Daikon Island, Vulkaninsel im Nakaumi-See, Japan
Daikon Island ist eine Vulkaninsel im Nakaumi-See mit einer Fläche von etwa 5 Quadratkilometern und wird von Hügeln geprägt, die von vulkanischen Asche-Ablagerungen entstanden sind. Die Insel beherbergt ausgedehnte Anbauflächen sowie natürliche Formationen, die ihre geologische Herkunft zeigen.

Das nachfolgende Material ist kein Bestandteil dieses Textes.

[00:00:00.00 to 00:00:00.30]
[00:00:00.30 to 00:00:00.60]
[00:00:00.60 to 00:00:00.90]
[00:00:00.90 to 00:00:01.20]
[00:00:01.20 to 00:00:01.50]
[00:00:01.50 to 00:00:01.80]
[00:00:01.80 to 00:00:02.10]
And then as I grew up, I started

Die Insel war ursprünglich unter dem Namen Tako-shima bekannt und diente als Gestüt für Pferde, die für den Kaiser bestimmt waren. Im Laufe der Zeit veränderte sich die Nutzung der Insel, wobei landwirtschaftliche Aktivitäten an Bedeutung gewannen.
Die Insel ist bekannt für den Anbau von Pfingstrosen und Ginseng, der seit Generationen gepflegt wird. Besucher sehen Felder mit blühenden Pflanzen, die das Landschaftsbild prägen und die lange Tradition der Landwirtschaft widerspiegeln.

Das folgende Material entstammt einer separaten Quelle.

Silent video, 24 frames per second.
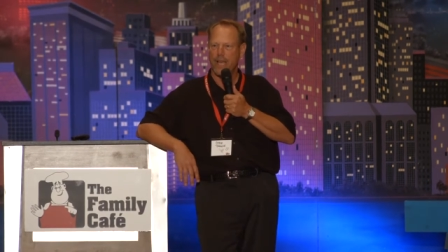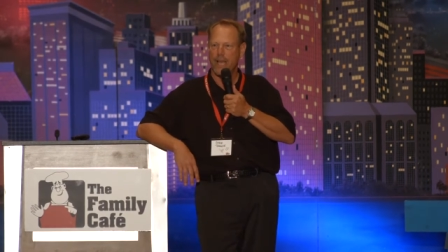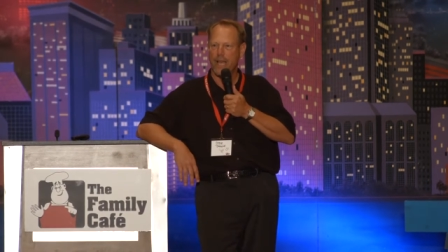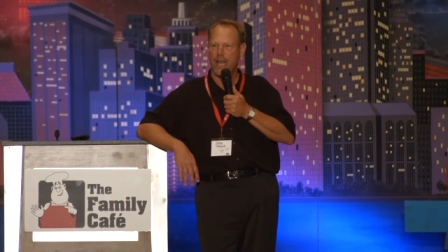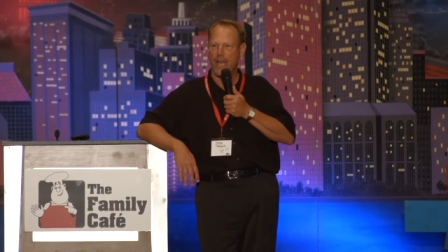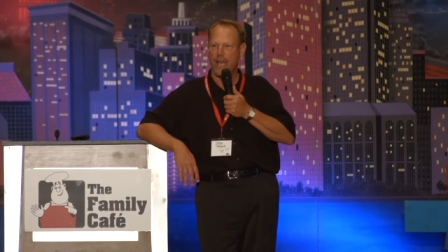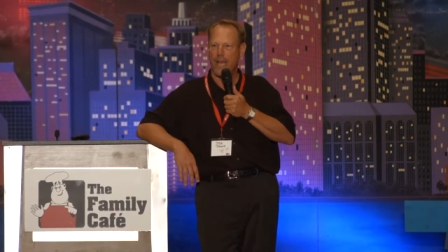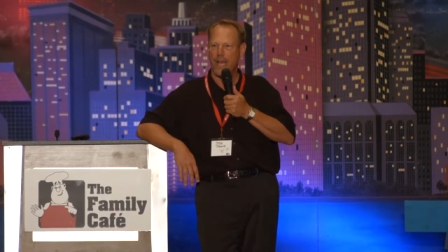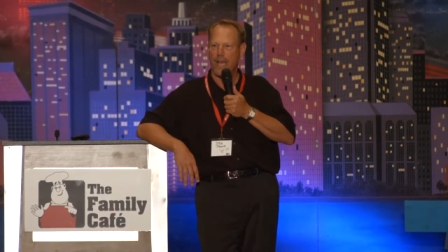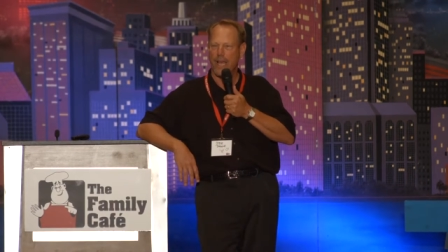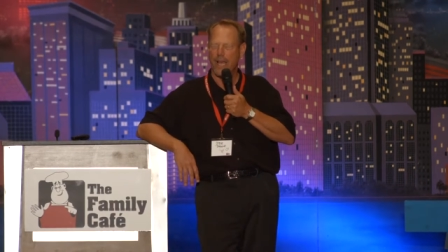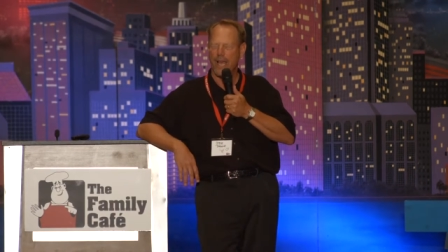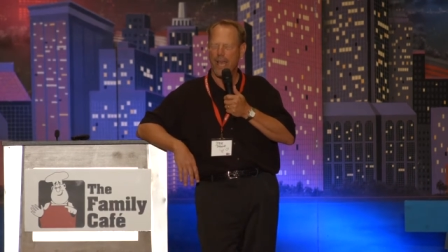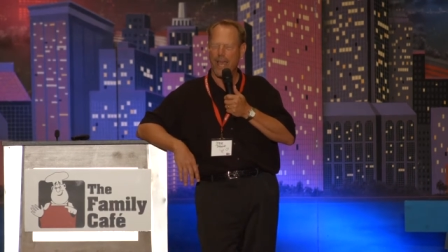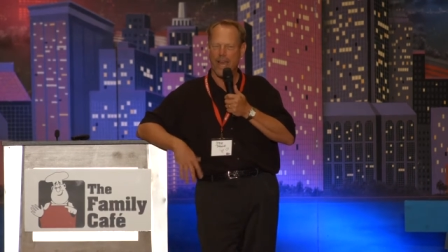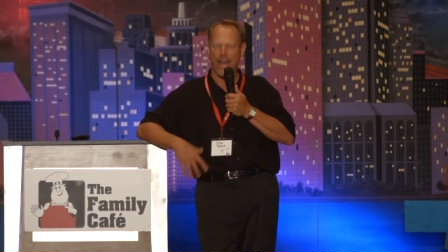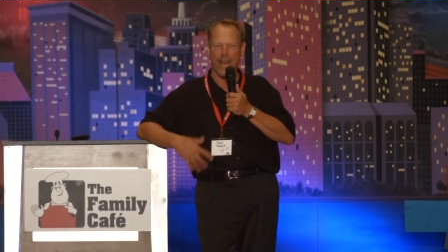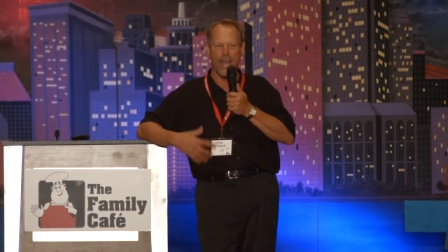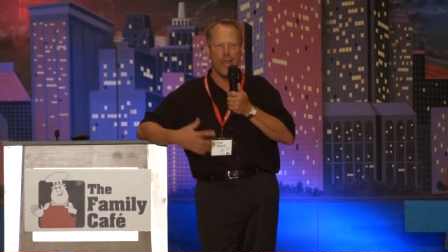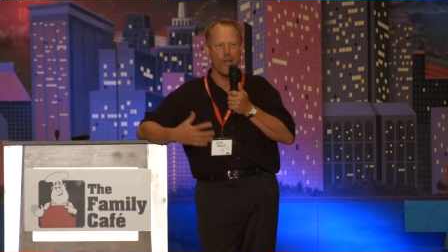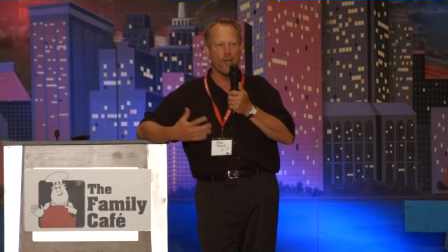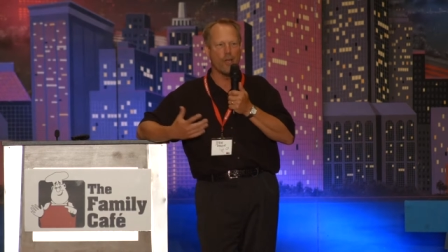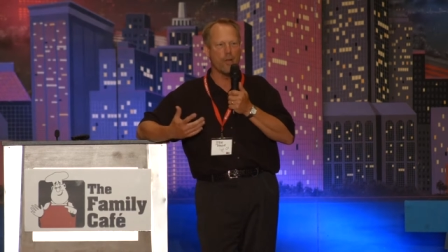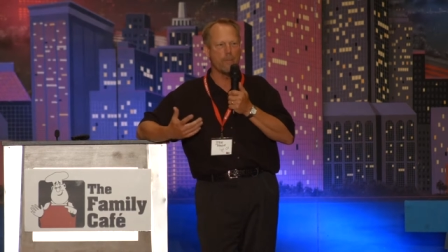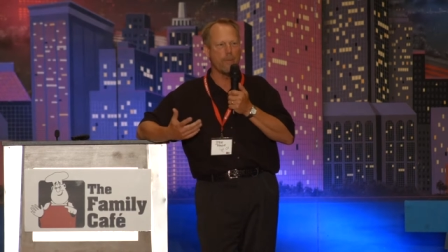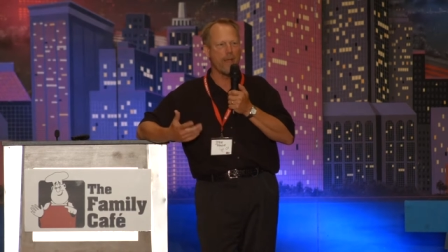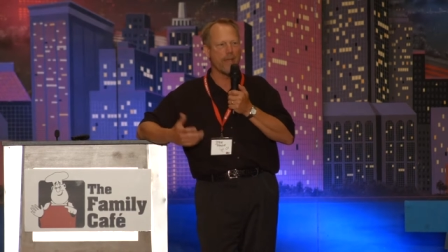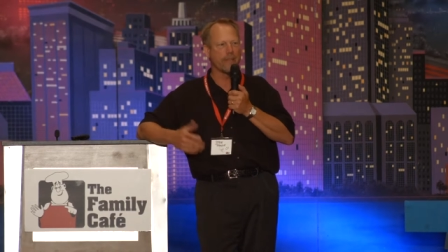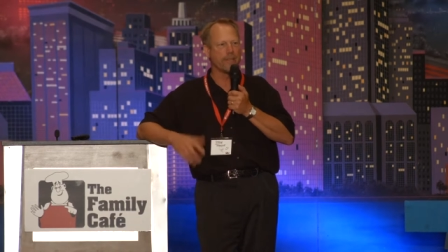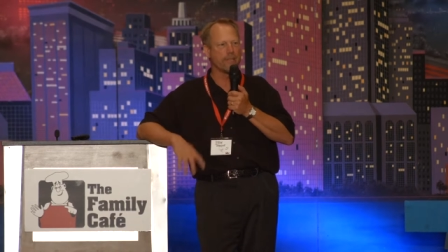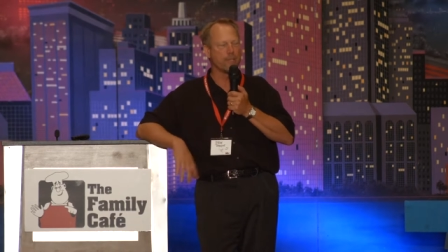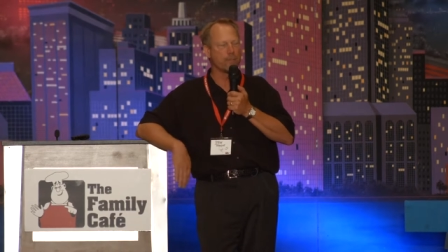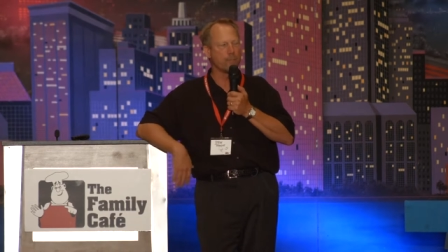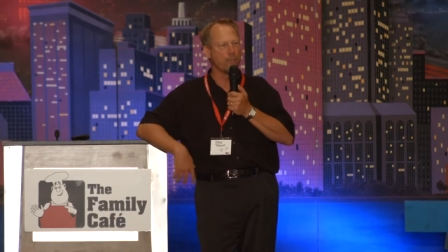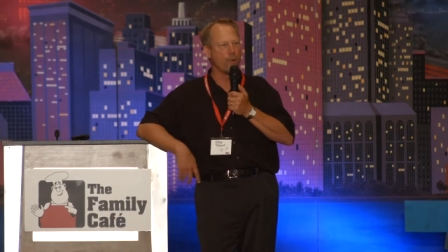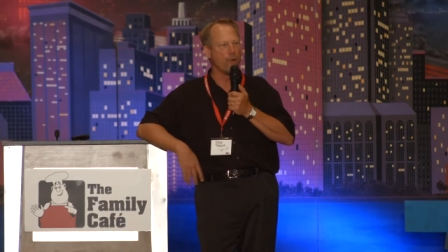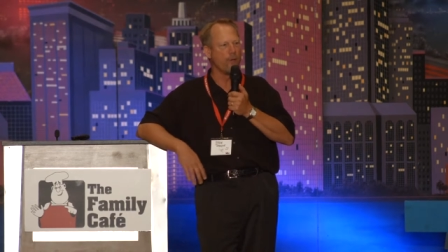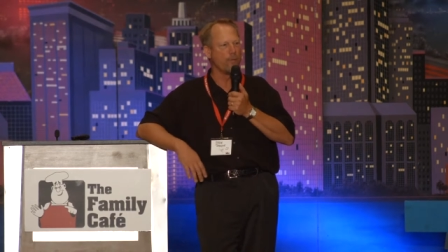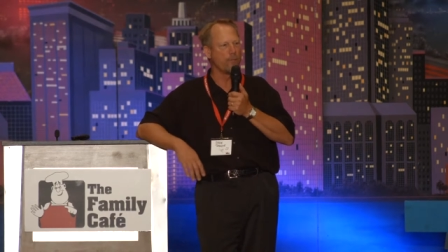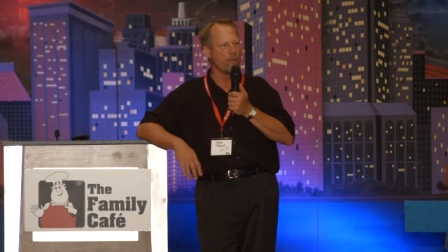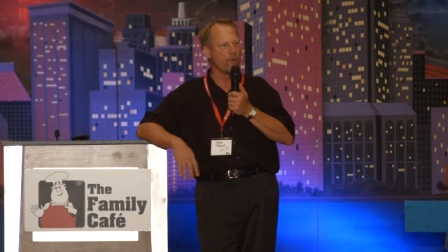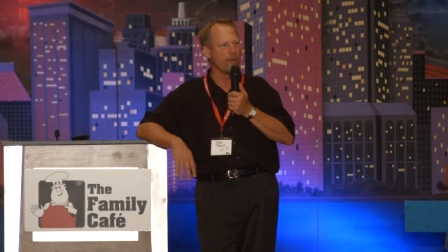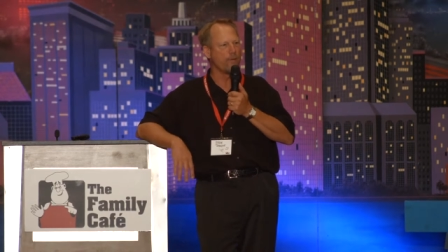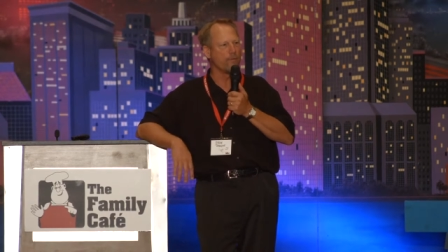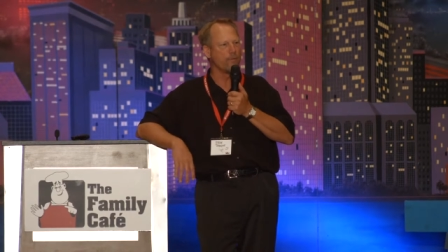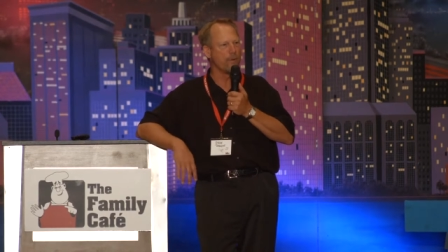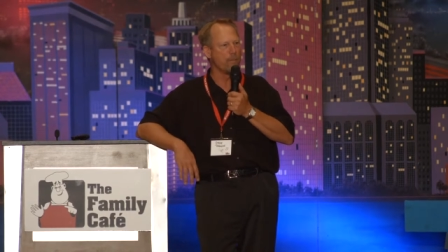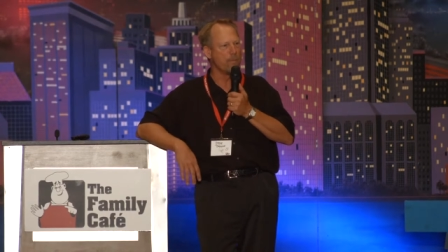uh, and I heard about this
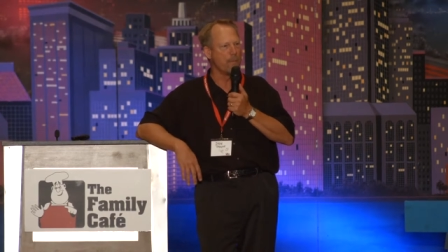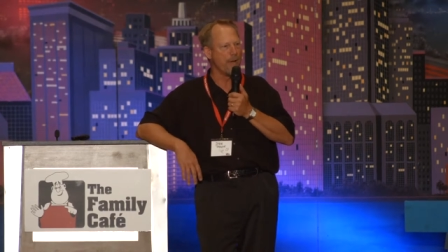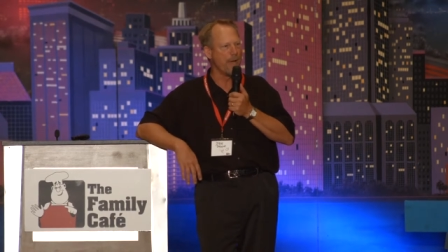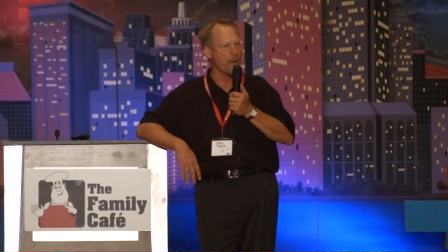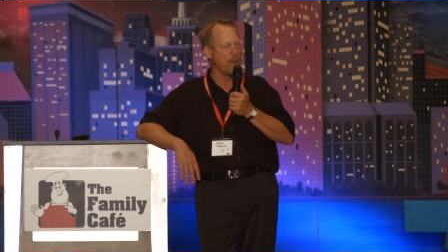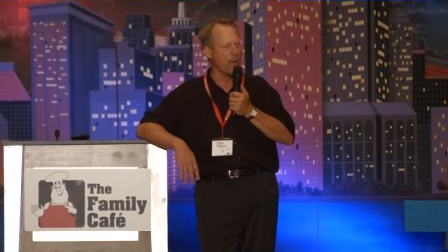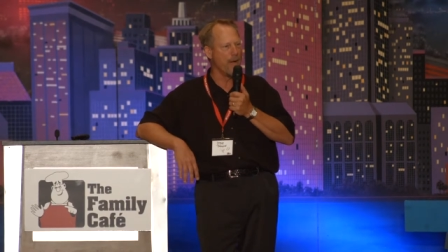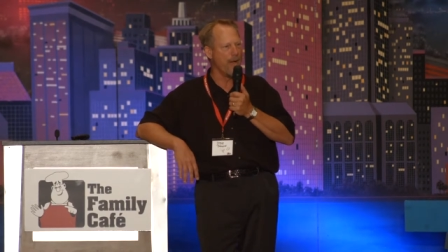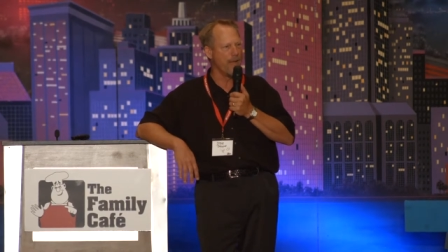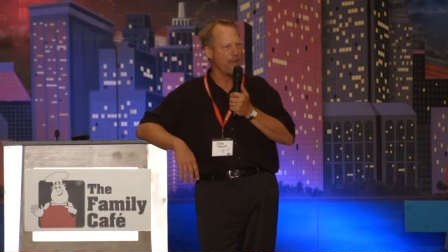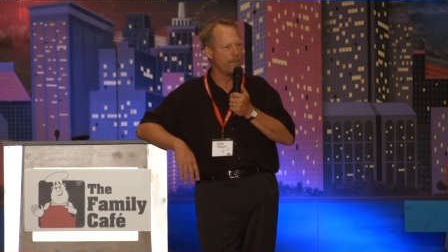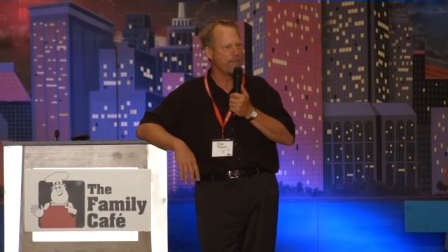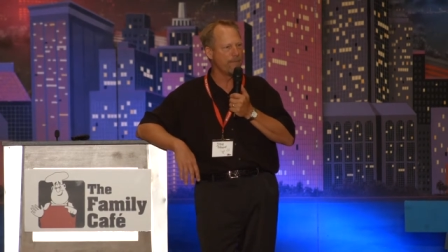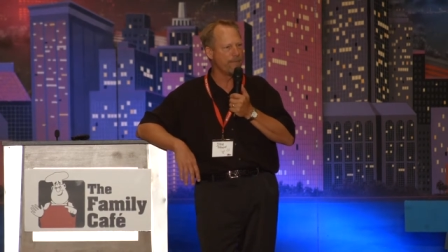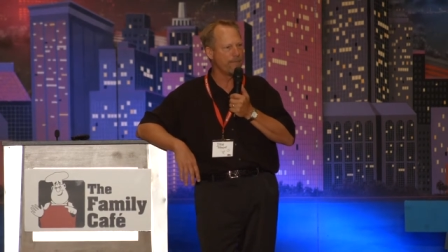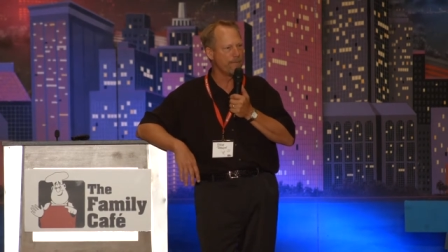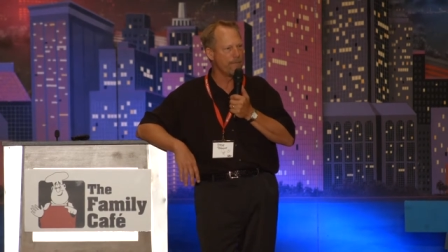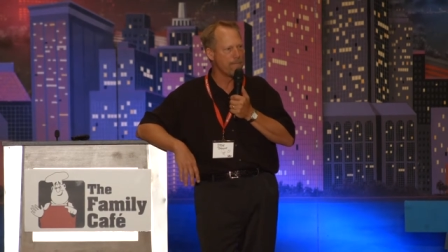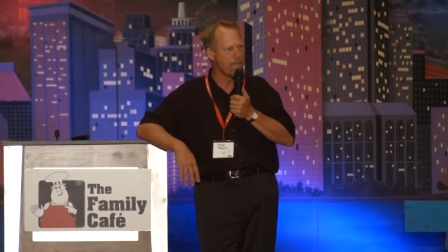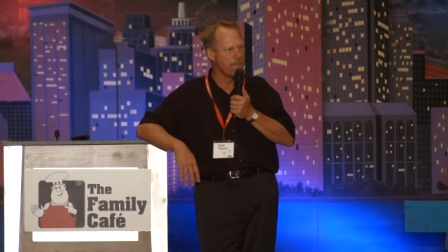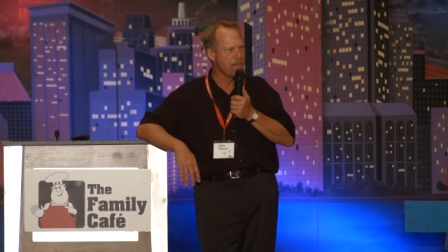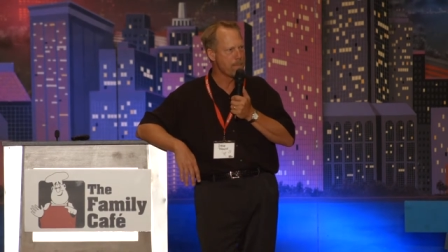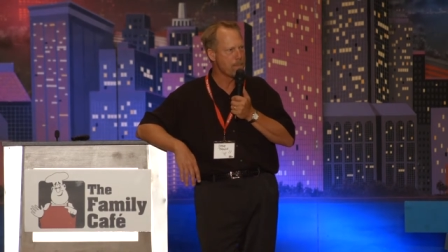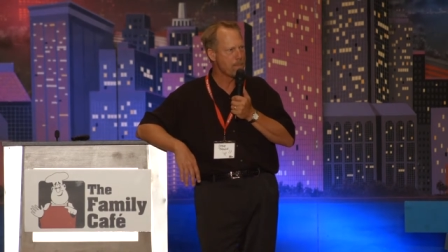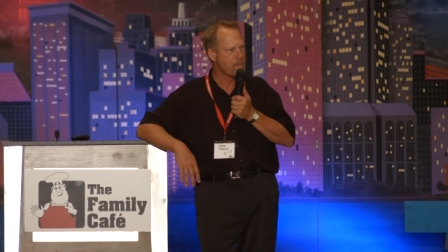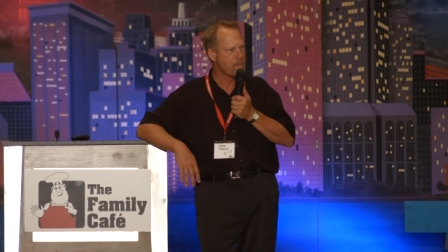boyfriend from my wife.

Eine 1981 erbaute Landbrücke verbindet das Festland mit der Insel, was den direkten Zugang ermöglicht. Besucher können bequem mit dem Bus von Matsue aus anreisen oder zu Fuß das Gebiet erkunden.
Unter der Insel verbirgt sich ein Lavatunnel namens Ryukeido, der als Naturdenkmal geschützt ist. Der etwa 200 Meter lange Tunnel zeigt die vulkanische Vergangenheit und bietet einen faszinierenden Einblick in die innere Struktur der Insel.